# Try it:
Beginning with the first line, return the material verbatim and without pictures.
Segment Start: Working data
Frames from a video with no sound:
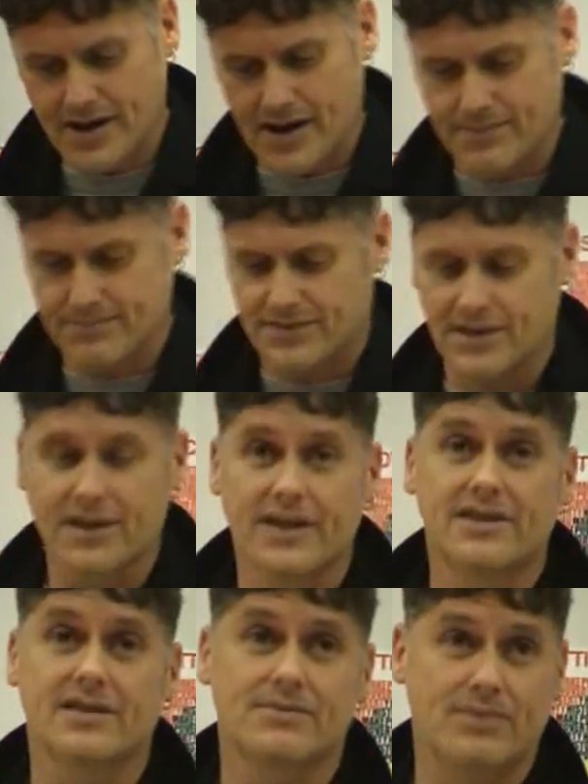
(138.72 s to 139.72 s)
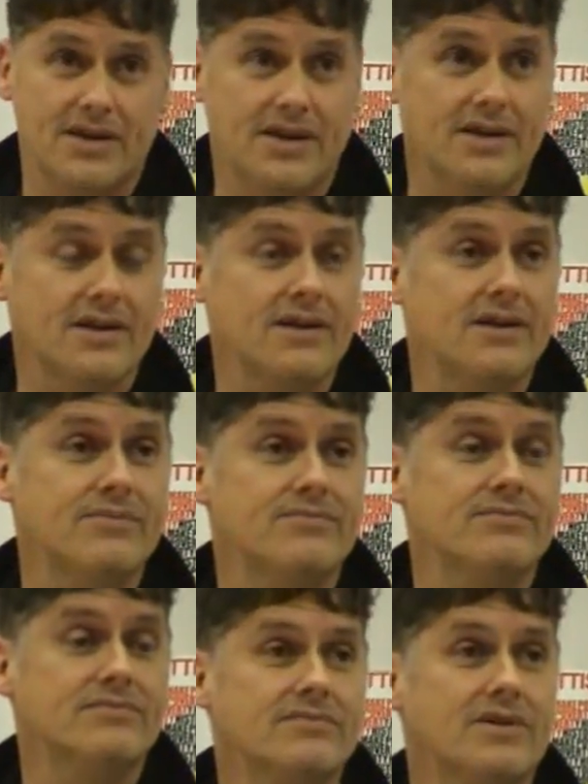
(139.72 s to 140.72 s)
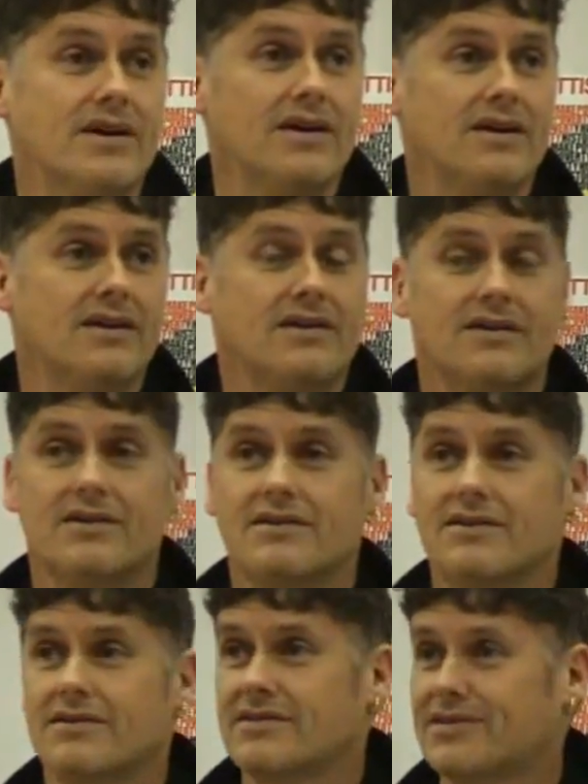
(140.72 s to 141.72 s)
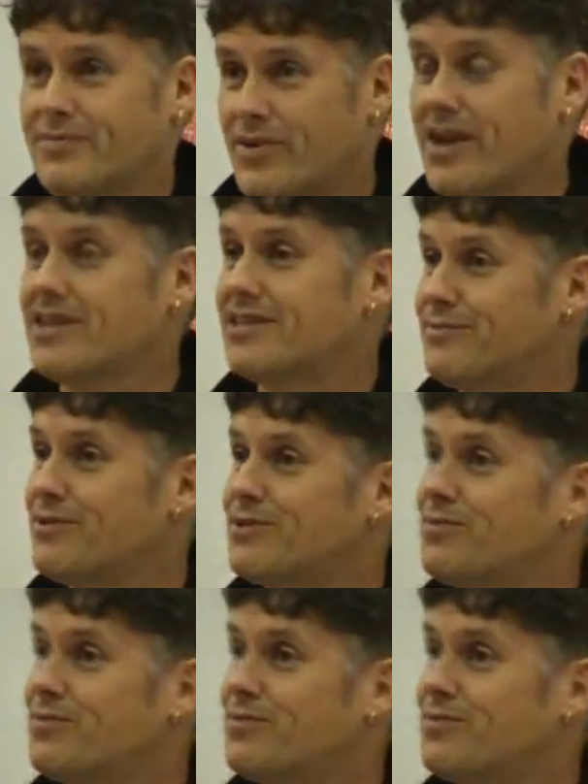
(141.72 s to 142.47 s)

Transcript: I'm delighted to be here. I'm surprised to be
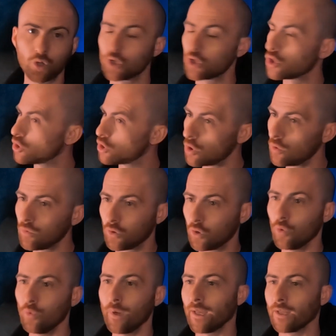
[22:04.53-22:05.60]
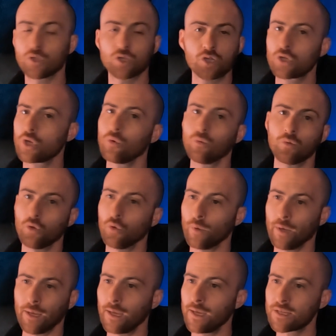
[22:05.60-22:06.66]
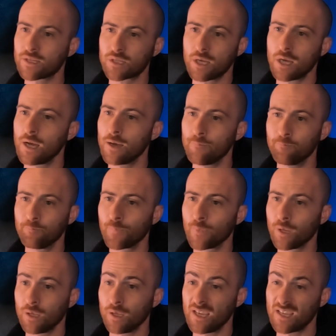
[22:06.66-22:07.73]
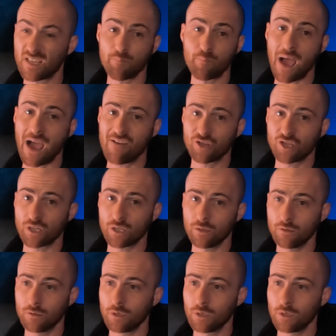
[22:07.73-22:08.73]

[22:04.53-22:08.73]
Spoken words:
Just don't do it. It's embarrassing.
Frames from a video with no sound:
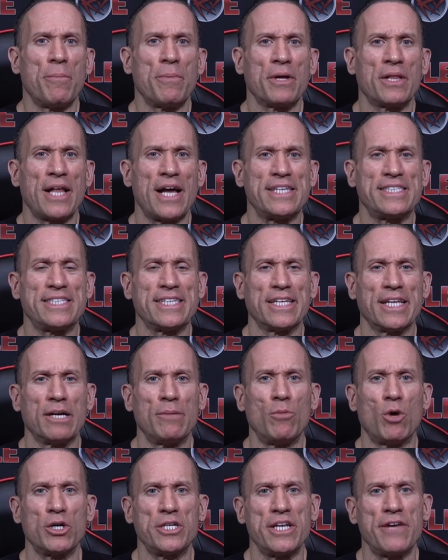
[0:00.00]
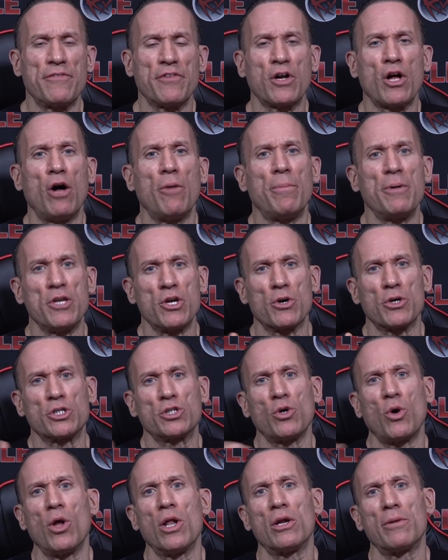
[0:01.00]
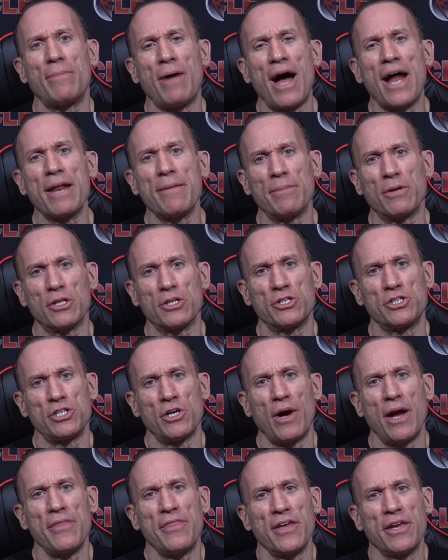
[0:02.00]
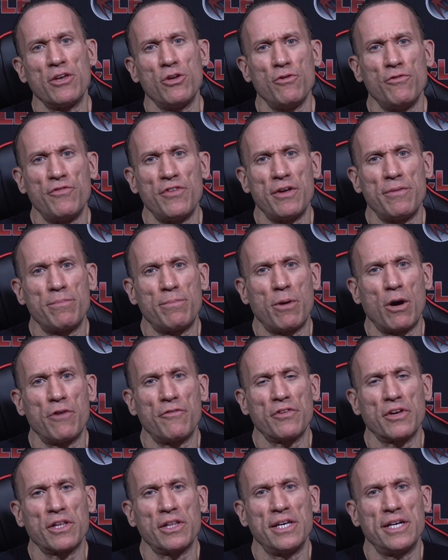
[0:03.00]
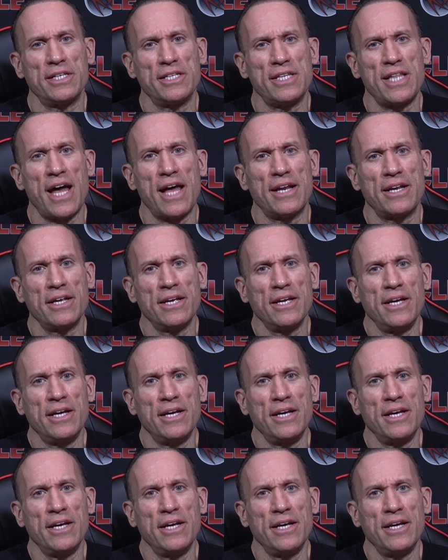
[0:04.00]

class is a little more difficult, but you're a taller bodybuilder, so I think you fit perfectly into that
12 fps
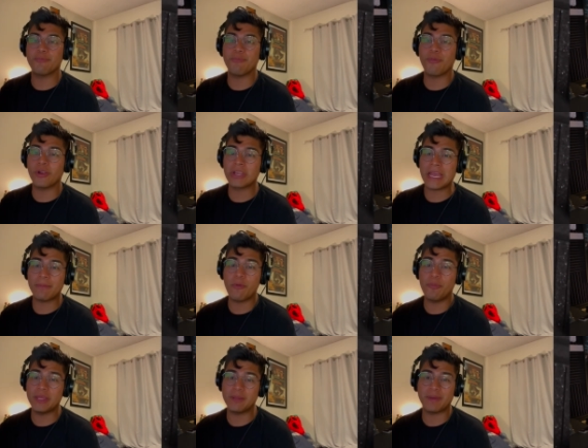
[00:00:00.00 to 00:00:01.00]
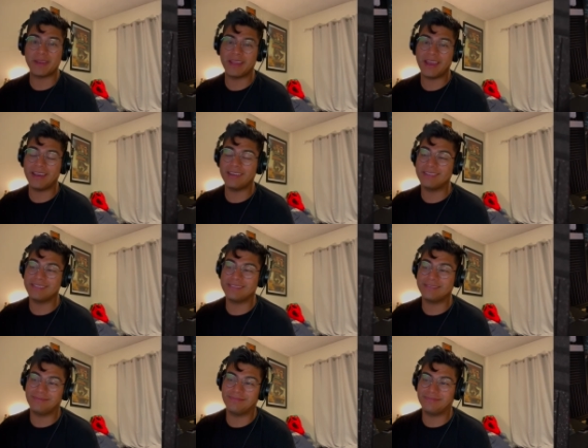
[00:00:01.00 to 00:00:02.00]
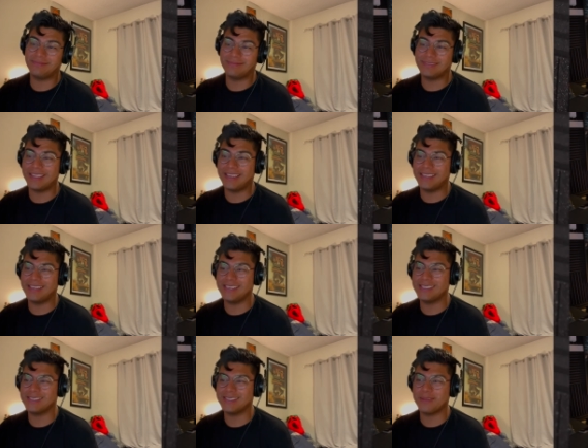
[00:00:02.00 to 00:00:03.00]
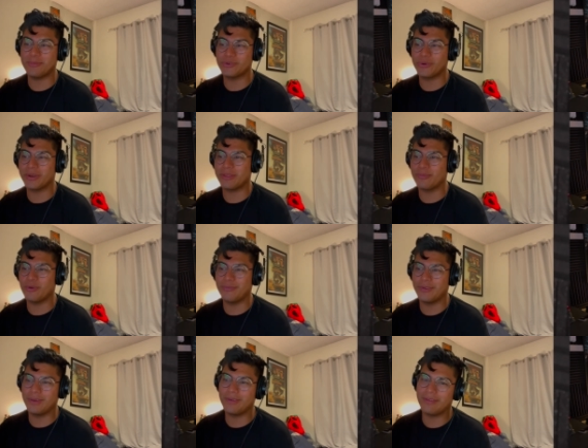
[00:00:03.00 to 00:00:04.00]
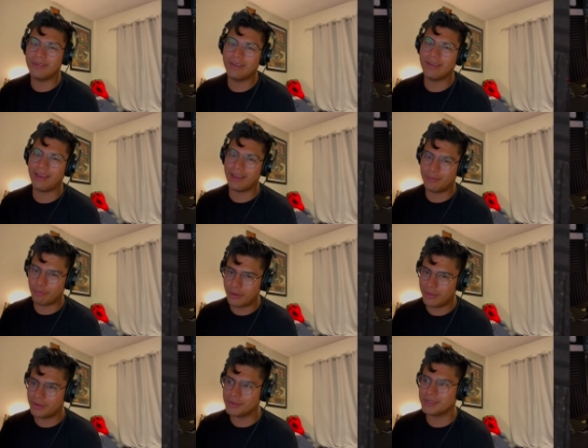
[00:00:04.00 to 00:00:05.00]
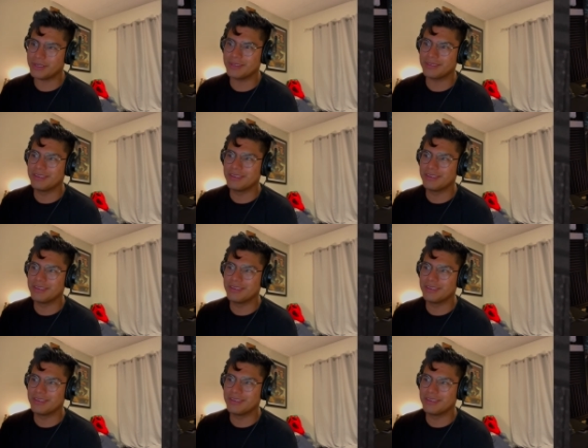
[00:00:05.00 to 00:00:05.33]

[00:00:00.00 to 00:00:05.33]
Mark Hamill played my dad and he's in the majority of the movie, I'd probably go see it.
Segment End: Working data
# Result of the task:
Frames from a video with no sound:
(138.72 s to 139.72 s)
(139.72 s to 140.72 s)
(140.72 s to 141.72 s)
(141.72 s to 142.47 s)

Transcript: I'm delighted to be here. I'm surprised to be
[22:04.53-22:05.60]
[22:05.60-22:06.66]
[22:06.66-22:07.73]
[22:07.73-22:08.73]

[22:04.53-22:08.73]
Spoken words:
Just don't do it. It's embarrassing.
Frames from a video with no sound:
[0:00.00]
[0:01.00]
[0:02.00]
[0:03.00]
[0:04.00]

class is a little more difficult, but you're a taller bodybuilder, so I think you fit perfectly into that
12 fps
[00:00:00.00 to 00:00:01.00]
[00:00:01.00 to 00:00:02.00]
[00:00:02.00 to 00:00:03.00]
[00:00:03.00 to 00:00:04.00]
[00:00:04.00 to 00:00:05.00]
[00:00:05.00 to 00:00:05.33]

[00:00:00.00 to 00:00:05.33]
Mark Hamill played my dad and he's in the majority of the movie, I'd probably go see it.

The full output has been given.